Besonders bei Fruchtgemüse ist Wien unschlagbar: 75 Prozent aller österreichischen Gurken kommen aus der Stadt Wien, ebenso 61 Prozent der Melanzani und 30 Prozent der Paradeiser. "Damit tragen wir wesentlich zur Versorgungssicherheit bei und stärken regionale Wertschöpfung", so Ludwig.
Auch in Sachen Qualität hat Wien die Nase vorn: Mit der stadteigenen Bio-Linie "Wiener Gusto" setzt die Stadt Maßstäbe. Alle Acker- und Weinflächen, die Wien gehören, werden biologisch bewirtschaftet – ein Projekt der MA 49, das zu den größten Bio-Programmen Österreichs zählt.

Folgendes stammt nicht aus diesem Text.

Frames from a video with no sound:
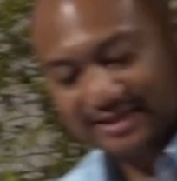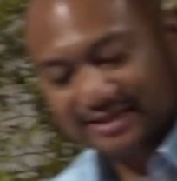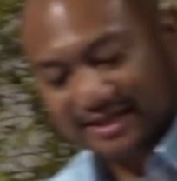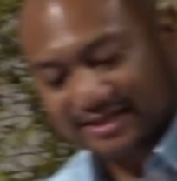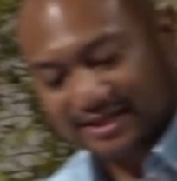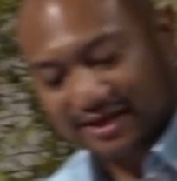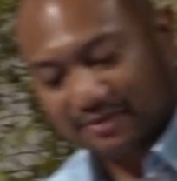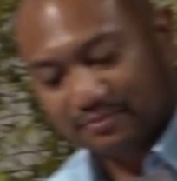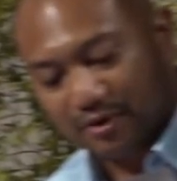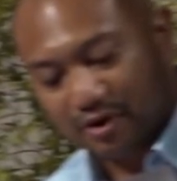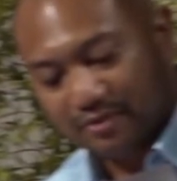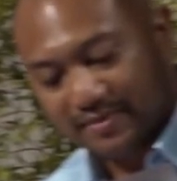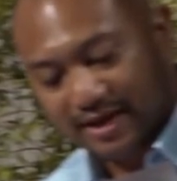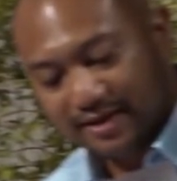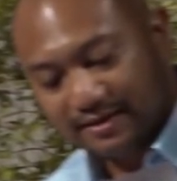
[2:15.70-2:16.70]
Jessica
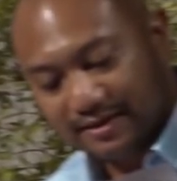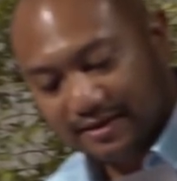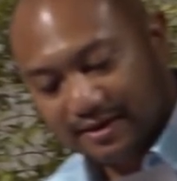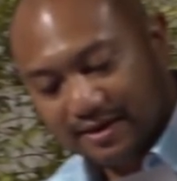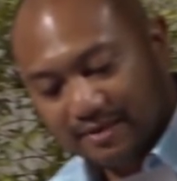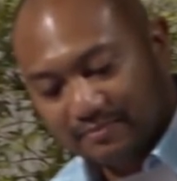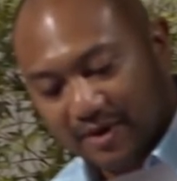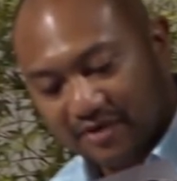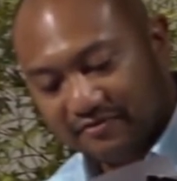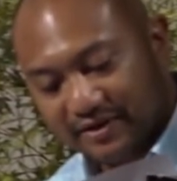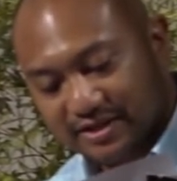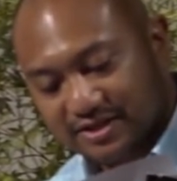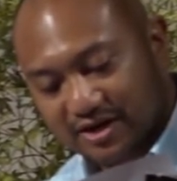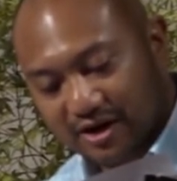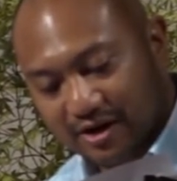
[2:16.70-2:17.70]
Bowman. My
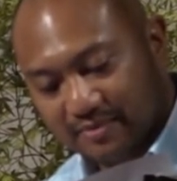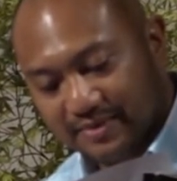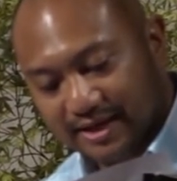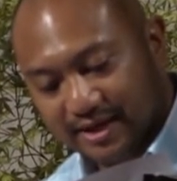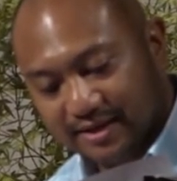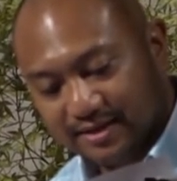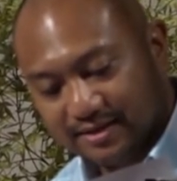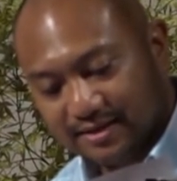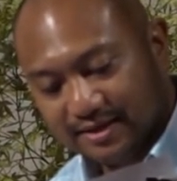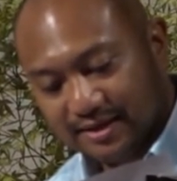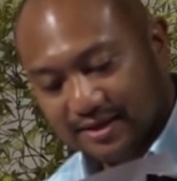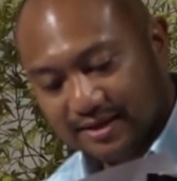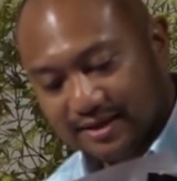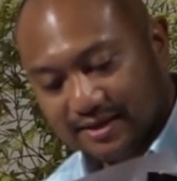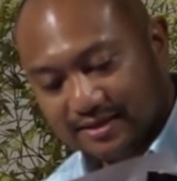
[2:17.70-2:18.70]
friends call me
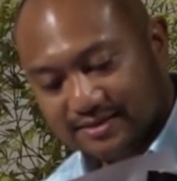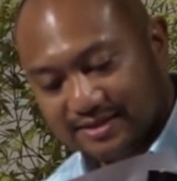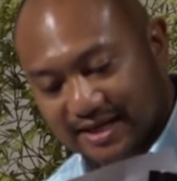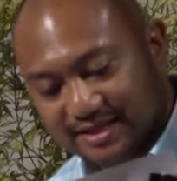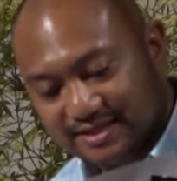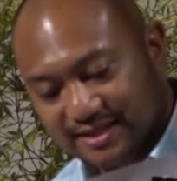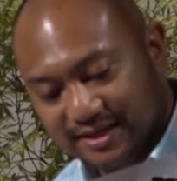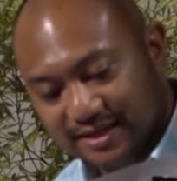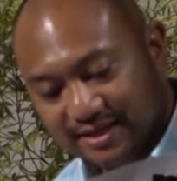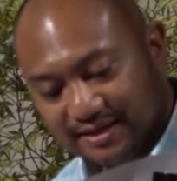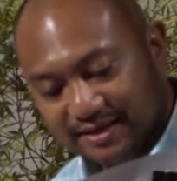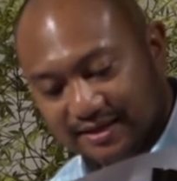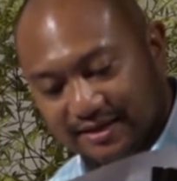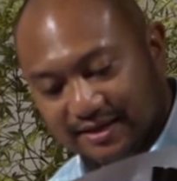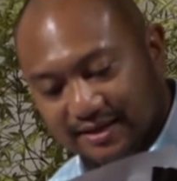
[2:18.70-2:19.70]
Jesse.
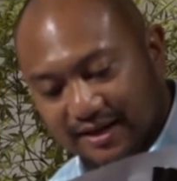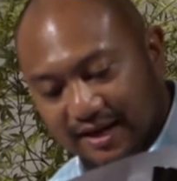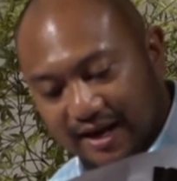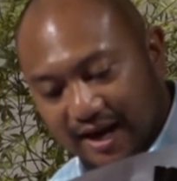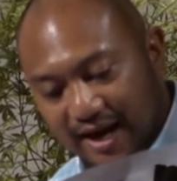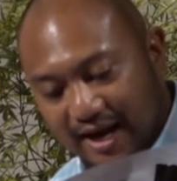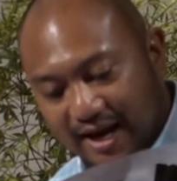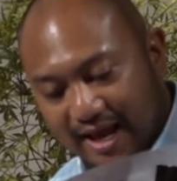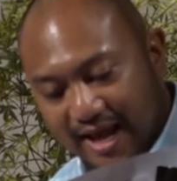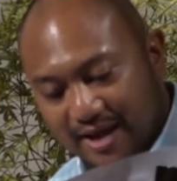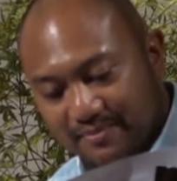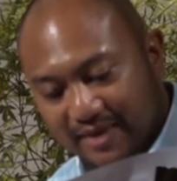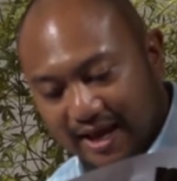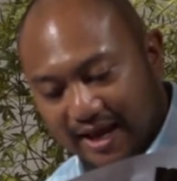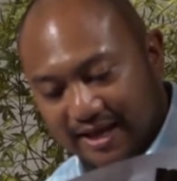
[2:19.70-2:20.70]
I am
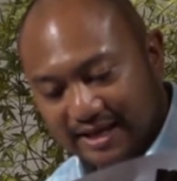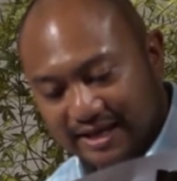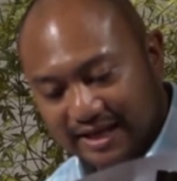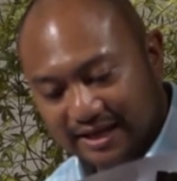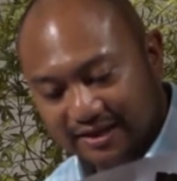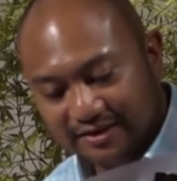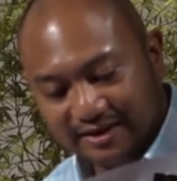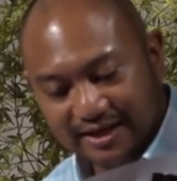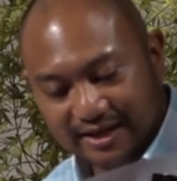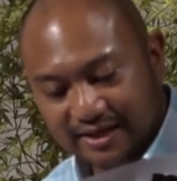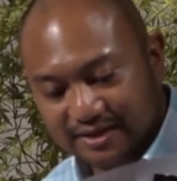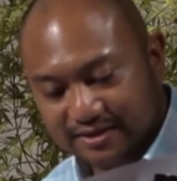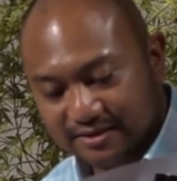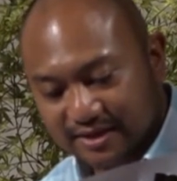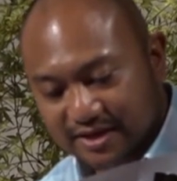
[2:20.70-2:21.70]
a healer
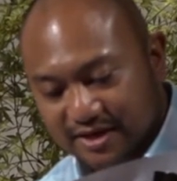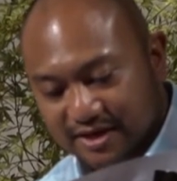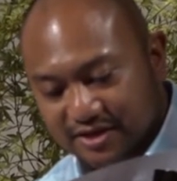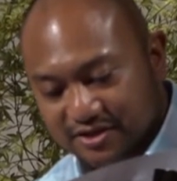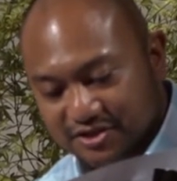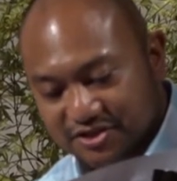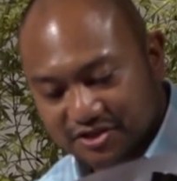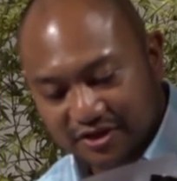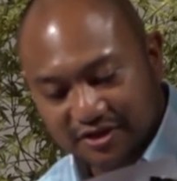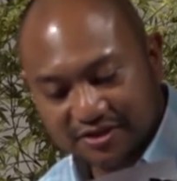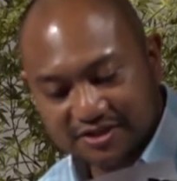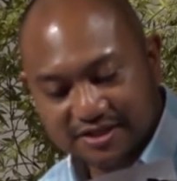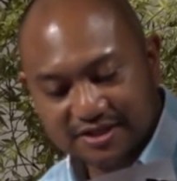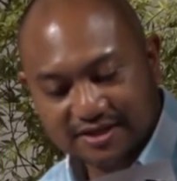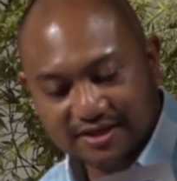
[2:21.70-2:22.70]
in
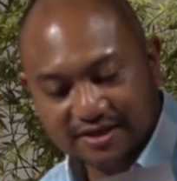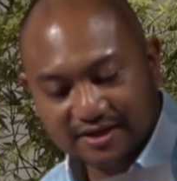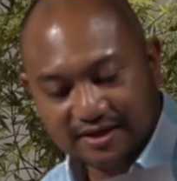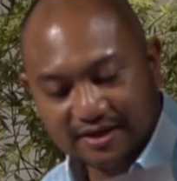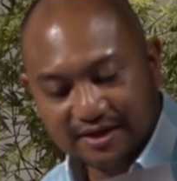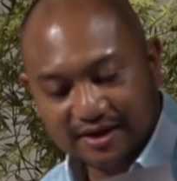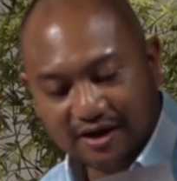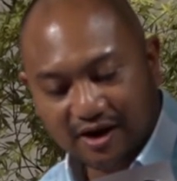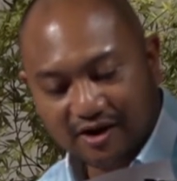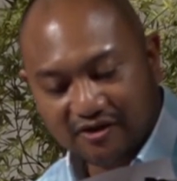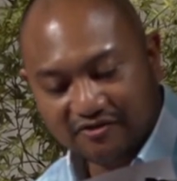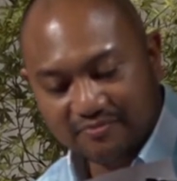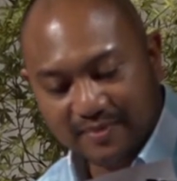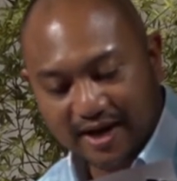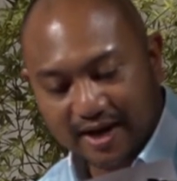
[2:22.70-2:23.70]
search
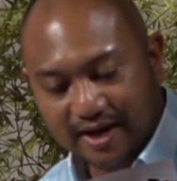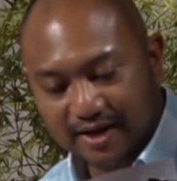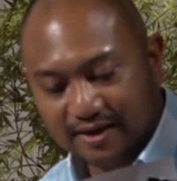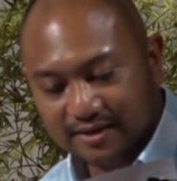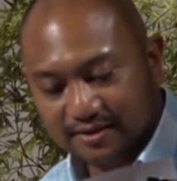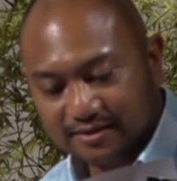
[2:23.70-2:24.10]
of my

Keine andere Millionenstadt in Europa verbindet Stadtleben und biologische Landwirtschaft so eng wie Wien. "Ein klares Bekenntnis zu Umwelt, Klima und Lebensmittel-Qualität. Keine andere Millionenstadt verbindet urbane Lebensqualität und biologische Landwirtschaft so eng und erfolgreich wie Wien", freut sich der Bürgermeister.